2024年4月29日(月)

モノ語り。

2024年3月2日

 静岡と言えば「お茶」と思う方が多いはずですが、私にとってはコーヒーです。

(撮影・鈴木優太)

 10年前、初めて自分のカフェをオープンさせることになったときのことです。真っ先に訪ねたのは、静岡でコーヒー豆の焙煎・卸し・販売をする、イフニコーヒー(2001年創業)の松葉正和さん(50歳)です。

 コーヒーは素材(豆)以上の味を出すことは難しいと言われていますが、松葉さんは焙煎技術によってそのハードルを乗り越えることができるのです。知る人ぞ知る松葉さんですが、黒子に徹しています。
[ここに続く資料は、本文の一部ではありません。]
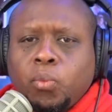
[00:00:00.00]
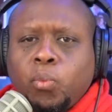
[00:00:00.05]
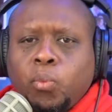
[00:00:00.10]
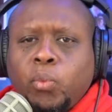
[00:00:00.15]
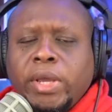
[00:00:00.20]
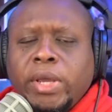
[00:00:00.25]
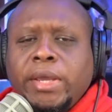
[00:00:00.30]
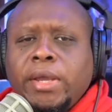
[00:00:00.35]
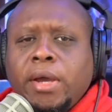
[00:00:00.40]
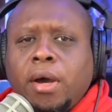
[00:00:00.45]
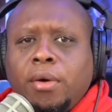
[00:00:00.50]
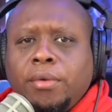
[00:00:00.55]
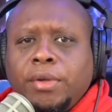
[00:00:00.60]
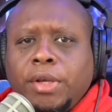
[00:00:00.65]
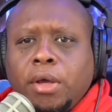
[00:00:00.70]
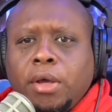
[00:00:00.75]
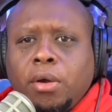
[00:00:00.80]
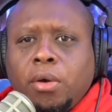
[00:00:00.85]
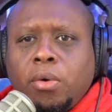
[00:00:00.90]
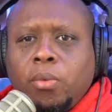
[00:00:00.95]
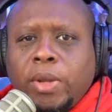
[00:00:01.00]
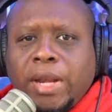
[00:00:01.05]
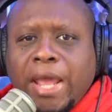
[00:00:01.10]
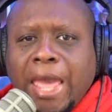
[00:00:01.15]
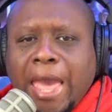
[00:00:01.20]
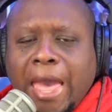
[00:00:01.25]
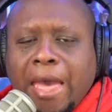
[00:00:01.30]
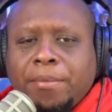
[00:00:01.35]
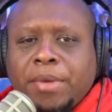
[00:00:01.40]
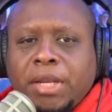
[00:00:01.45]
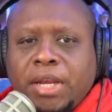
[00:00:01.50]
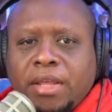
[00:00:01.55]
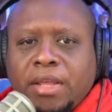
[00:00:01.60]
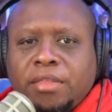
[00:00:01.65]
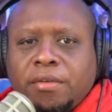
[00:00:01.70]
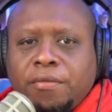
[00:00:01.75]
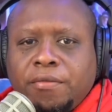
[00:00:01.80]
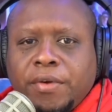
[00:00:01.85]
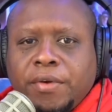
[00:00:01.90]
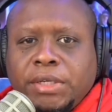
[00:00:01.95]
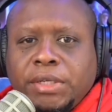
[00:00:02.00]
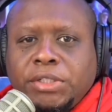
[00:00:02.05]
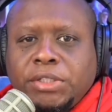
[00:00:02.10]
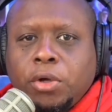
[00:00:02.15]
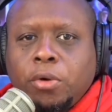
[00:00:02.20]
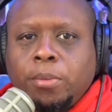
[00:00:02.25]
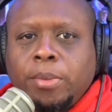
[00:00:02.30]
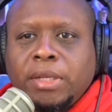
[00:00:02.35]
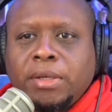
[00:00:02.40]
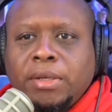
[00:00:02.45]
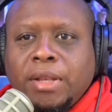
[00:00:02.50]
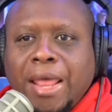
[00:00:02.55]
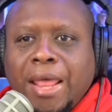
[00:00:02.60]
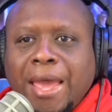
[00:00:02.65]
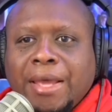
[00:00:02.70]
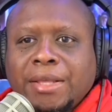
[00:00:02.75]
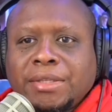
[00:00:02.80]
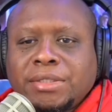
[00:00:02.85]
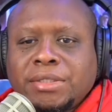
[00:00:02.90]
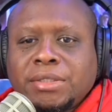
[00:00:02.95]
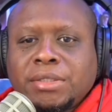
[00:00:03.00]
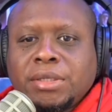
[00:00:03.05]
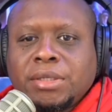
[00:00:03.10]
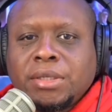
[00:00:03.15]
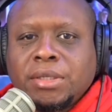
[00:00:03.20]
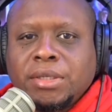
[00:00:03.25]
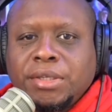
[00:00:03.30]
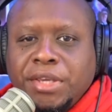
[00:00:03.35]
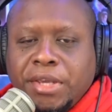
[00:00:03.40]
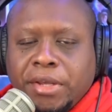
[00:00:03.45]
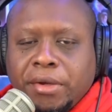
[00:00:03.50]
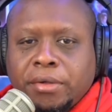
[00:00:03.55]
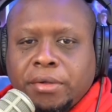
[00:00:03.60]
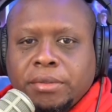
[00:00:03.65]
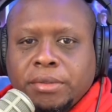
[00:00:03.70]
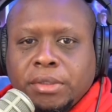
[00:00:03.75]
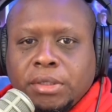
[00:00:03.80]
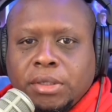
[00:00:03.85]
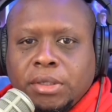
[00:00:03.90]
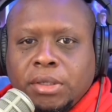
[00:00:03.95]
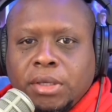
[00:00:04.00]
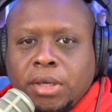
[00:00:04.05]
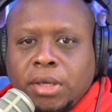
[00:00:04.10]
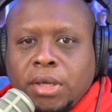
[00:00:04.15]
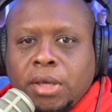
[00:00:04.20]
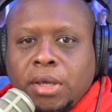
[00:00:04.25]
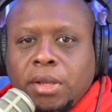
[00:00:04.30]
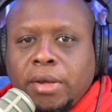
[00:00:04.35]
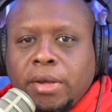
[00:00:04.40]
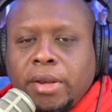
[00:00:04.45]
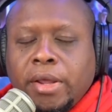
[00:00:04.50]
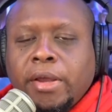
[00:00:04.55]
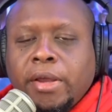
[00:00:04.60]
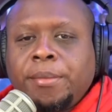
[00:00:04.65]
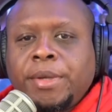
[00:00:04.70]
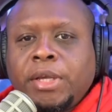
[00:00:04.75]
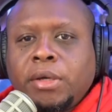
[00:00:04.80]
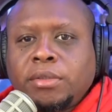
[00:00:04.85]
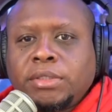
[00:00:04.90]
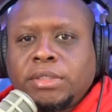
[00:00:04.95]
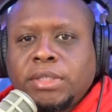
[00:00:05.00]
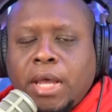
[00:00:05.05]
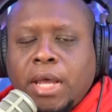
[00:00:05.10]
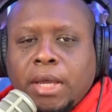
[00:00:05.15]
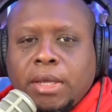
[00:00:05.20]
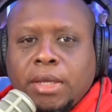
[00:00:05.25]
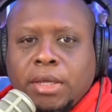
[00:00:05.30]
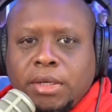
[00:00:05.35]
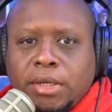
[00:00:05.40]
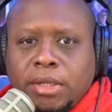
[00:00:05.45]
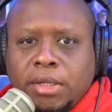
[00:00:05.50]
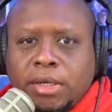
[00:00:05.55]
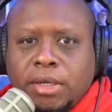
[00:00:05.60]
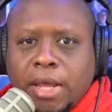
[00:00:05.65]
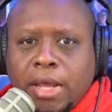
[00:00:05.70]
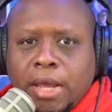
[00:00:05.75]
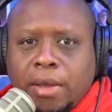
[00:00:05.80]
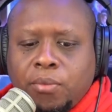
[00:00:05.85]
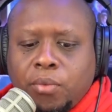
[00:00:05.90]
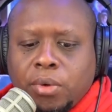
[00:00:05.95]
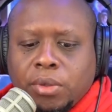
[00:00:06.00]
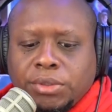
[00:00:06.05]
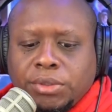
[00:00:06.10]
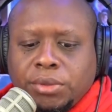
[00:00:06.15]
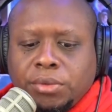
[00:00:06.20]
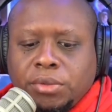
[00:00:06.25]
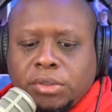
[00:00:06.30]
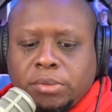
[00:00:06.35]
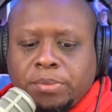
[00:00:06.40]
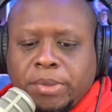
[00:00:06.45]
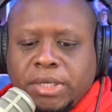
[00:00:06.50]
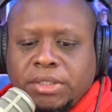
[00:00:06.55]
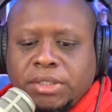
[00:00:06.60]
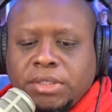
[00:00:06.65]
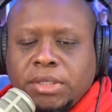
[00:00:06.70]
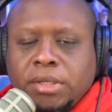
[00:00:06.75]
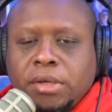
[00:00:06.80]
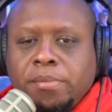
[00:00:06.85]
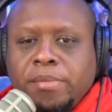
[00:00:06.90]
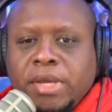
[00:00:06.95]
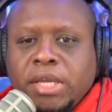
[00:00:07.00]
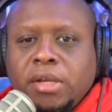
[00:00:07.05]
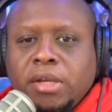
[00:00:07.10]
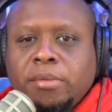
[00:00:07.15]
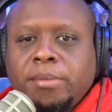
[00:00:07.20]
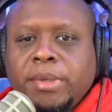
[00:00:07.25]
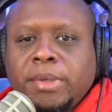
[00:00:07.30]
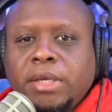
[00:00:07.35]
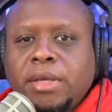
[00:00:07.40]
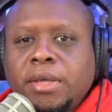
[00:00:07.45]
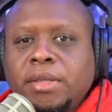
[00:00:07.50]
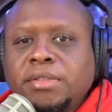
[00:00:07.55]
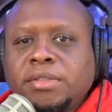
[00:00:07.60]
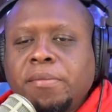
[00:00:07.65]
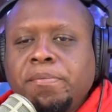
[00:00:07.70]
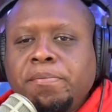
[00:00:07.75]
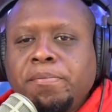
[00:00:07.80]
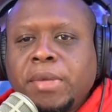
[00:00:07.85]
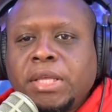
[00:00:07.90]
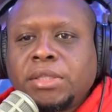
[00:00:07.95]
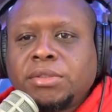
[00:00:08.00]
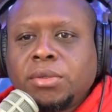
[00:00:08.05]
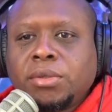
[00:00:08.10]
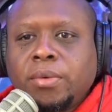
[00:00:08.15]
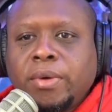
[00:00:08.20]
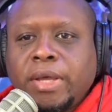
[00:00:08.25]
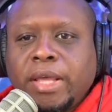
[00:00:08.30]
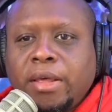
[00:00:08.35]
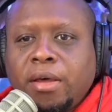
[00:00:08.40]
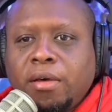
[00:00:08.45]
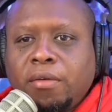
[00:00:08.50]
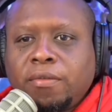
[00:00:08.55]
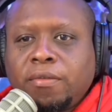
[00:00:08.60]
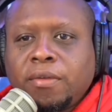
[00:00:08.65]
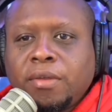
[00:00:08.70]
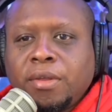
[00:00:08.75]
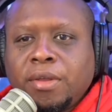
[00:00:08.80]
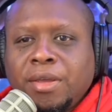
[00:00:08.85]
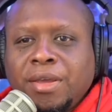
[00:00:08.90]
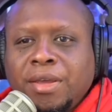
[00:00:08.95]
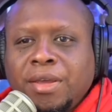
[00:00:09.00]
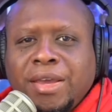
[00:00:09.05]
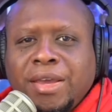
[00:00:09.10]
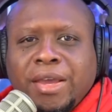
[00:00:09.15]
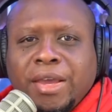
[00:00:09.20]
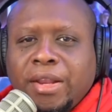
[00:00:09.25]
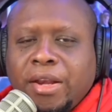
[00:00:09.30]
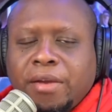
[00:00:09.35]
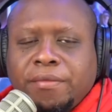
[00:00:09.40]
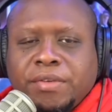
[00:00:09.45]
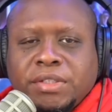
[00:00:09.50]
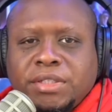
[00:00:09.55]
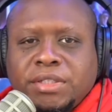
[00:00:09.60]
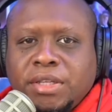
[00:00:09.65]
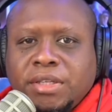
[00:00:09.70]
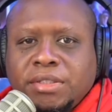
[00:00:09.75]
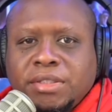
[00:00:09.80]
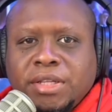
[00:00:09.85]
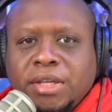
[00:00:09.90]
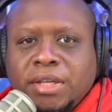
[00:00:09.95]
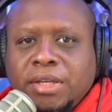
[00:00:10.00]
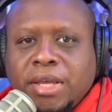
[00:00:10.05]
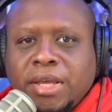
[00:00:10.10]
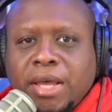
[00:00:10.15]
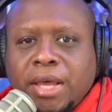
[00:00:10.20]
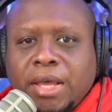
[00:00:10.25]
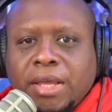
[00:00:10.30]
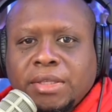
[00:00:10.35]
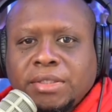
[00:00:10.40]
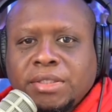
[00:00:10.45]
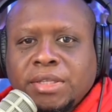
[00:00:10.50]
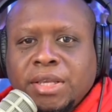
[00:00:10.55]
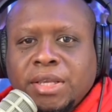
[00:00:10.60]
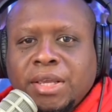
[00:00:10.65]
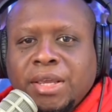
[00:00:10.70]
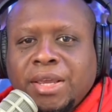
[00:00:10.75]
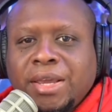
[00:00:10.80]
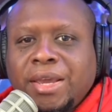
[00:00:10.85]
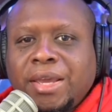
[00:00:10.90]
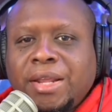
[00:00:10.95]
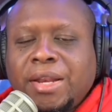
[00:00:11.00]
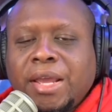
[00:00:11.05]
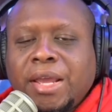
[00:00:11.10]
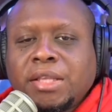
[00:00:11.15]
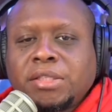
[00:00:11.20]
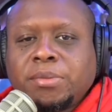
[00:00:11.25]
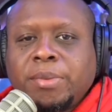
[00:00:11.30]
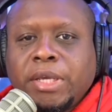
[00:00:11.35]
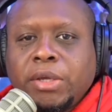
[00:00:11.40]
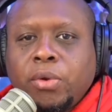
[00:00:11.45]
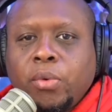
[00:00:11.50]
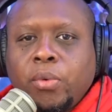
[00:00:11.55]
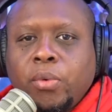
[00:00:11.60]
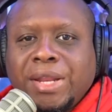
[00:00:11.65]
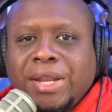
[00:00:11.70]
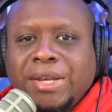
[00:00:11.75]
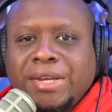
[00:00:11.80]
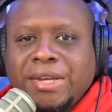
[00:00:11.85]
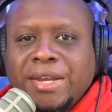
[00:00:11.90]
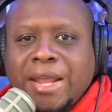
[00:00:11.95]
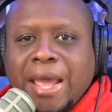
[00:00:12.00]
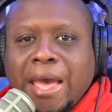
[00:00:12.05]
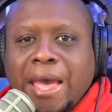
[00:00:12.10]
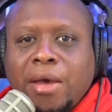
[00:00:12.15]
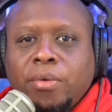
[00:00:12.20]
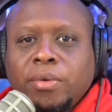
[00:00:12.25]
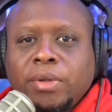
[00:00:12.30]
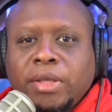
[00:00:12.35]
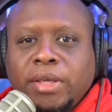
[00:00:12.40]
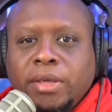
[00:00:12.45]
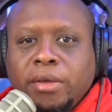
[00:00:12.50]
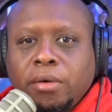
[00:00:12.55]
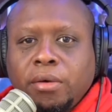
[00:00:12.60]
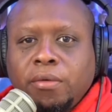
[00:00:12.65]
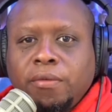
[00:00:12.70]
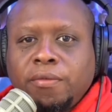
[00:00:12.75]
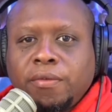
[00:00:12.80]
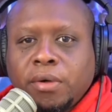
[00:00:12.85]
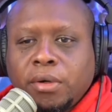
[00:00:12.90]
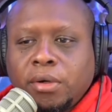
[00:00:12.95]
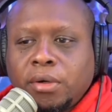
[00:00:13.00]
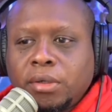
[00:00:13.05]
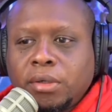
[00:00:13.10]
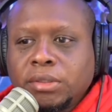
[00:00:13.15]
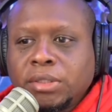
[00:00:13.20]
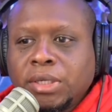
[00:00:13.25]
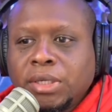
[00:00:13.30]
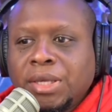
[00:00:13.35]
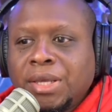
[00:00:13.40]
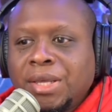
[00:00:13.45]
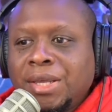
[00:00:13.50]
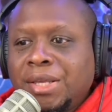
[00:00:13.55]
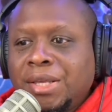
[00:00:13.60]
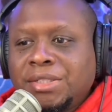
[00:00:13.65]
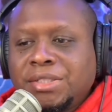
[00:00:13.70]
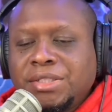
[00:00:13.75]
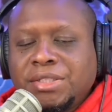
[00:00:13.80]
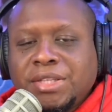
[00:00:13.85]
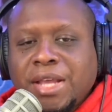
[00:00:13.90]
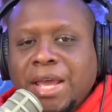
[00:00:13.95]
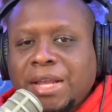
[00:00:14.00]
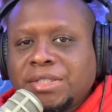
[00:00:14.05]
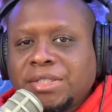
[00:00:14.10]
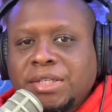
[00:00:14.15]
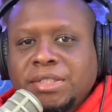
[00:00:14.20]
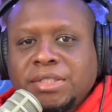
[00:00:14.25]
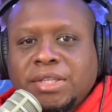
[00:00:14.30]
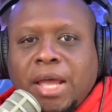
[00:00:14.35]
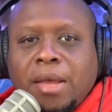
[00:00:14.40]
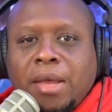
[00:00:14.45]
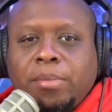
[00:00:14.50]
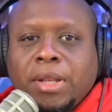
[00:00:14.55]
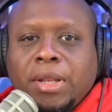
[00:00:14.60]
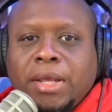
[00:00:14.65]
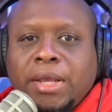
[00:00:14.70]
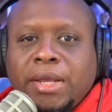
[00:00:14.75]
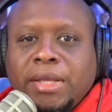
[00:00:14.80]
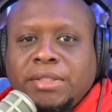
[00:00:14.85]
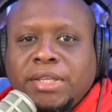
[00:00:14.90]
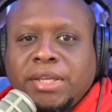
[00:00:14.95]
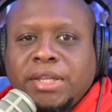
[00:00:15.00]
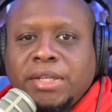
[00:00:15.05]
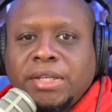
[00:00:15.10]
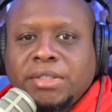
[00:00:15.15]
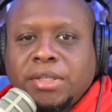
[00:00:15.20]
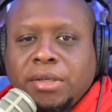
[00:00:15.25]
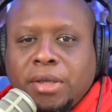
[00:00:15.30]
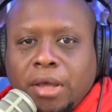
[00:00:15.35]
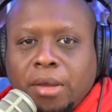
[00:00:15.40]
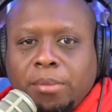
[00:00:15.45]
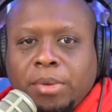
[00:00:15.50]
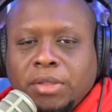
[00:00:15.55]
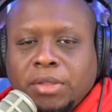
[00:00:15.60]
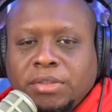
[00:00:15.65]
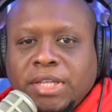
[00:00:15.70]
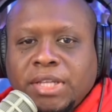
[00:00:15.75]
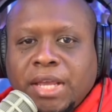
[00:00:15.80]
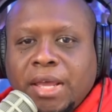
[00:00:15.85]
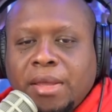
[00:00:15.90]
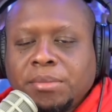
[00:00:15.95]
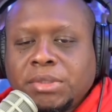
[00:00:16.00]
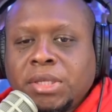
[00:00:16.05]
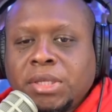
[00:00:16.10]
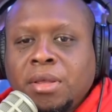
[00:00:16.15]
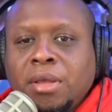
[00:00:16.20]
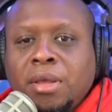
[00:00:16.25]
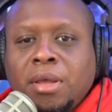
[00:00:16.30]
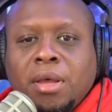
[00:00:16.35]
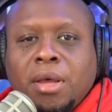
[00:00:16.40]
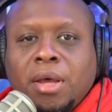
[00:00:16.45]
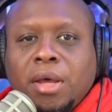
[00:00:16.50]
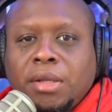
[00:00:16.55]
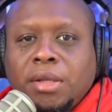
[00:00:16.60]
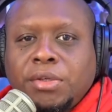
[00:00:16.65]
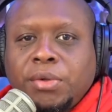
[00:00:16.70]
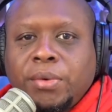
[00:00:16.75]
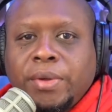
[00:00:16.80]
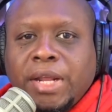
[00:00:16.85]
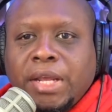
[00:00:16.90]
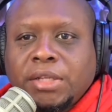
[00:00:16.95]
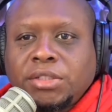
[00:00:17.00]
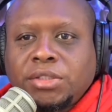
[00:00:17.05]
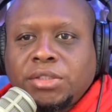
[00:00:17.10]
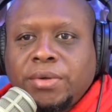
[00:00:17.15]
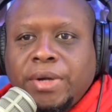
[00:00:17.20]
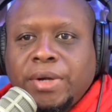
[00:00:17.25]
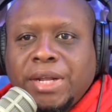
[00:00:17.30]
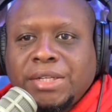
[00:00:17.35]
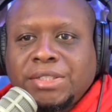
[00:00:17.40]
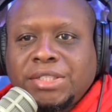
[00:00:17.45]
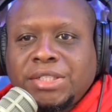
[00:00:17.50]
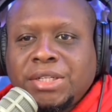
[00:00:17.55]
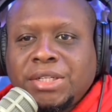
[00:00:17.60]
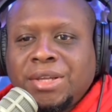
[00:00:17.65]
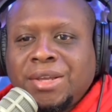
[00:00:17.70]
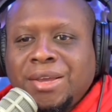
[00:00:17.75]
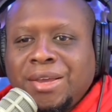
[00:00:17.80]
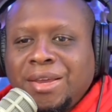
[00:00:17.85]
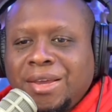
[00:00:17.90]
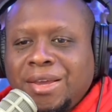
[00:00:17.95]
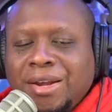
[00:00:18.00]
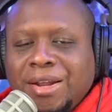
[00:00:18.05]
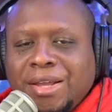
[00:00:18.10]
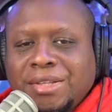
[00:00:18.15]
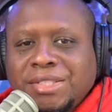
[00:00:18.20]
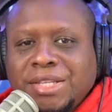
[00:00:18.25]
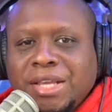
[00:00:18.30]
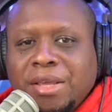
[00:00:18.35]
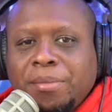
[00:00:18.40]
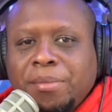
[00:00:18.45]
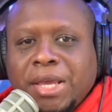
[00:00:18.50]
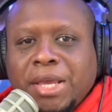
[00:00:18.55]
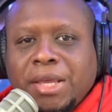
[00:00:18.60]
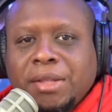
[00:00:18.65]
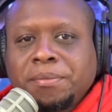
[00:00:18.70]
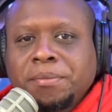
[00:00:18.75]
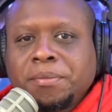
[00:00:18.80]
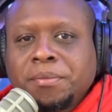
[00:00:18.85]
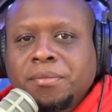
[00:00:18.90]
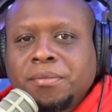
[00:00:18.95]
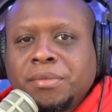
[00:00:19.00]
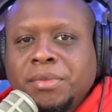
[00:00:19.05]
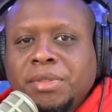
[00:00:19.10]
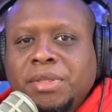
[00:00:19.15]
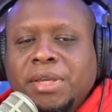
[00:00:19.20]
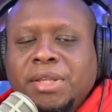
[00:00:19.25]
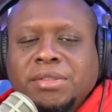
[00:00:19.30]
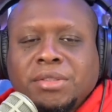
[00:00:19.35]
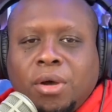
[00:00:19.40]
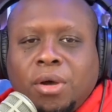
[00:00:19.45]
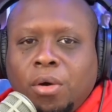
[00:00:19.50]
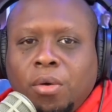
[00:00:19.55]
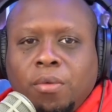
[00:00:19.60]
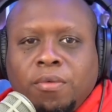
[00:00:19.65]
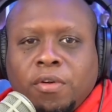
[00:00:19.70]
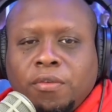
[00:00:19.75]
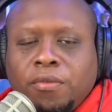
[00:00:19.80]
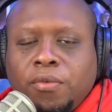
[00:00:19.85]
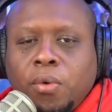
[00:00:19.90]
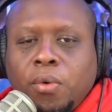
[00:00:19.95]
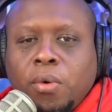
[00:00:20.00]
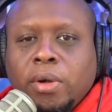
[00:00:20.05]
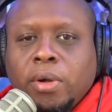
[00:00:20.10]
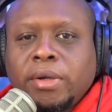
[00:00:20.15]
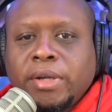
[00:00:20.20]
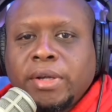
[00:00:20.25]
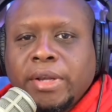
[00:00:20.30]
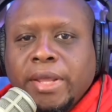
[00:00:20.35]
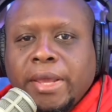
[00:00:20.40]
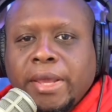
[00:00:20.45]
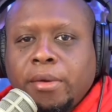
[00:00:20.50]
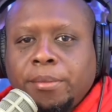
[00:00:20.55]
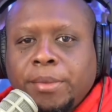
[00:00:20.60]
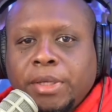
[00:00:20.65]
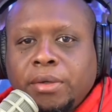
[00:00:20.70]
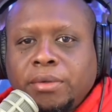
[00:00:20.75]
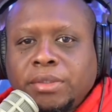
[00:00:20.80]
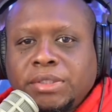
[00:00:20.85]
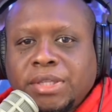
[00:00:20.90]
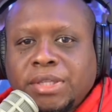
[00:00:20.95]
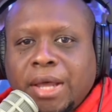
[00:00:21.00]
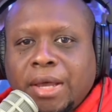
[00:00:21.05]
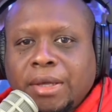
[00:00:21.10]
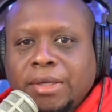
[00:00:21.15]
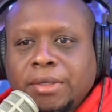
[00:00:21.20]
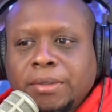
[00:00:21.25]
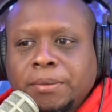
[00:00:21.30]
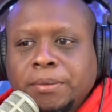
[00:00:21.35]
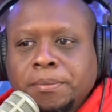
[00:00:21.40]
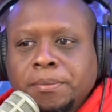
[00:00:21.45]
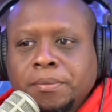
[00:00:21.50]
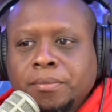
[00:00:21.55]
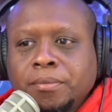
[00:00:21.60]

We all know what happened at the French Open last year. Naomi Osaka did not want to speak to the media because of mental health. And ever since then, guys, it has been going downhill for her. She's actually stopped playing tennis a couple of times uh, during that stretch. And I said, man, it's over for Naomi Osaka.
 「あの人に出会ったときに、そういえばコーヒーを飲んだなと、記憶の片隅に残るような仕事がしたいですね」

 そう、松葉さんにとってコーヒーは脇役であって主役は人なのです。

 「どんな味が好きかは、個人が決めることです。スペシャリティ(品質流通管理が徹底されたコーヒー豆)だから大事に飲むということではなく、人それぞれに好みや楽しみがあっていいんです。今でこそ、味を楽しむにはブラックで飲むのが当たり前ですが、豆の品質が良くなかった頃は、乳汁やハーブなどでアレンジすることが普通でした」

 コーヒーの楽しみ方は自由なのです。私にとってコーヒーとは、1日の始まりだったり、リラックスするときだったり、気分を切り替えたりする時の「スイッチ」になっています。

 焙煎技術がすごいと言いましたが、松葉さんの真骨頂は「調達」にあります。松葉さんは、19歳の時にエジプトでコーヒーに目覚めました。そこから探究心は止まらず、焙煎所やコーヒーショップ、農園などに滞在しながらブラジルやEU(欧州連合)、インドネシア、タイなどを渡り歩いたそうです。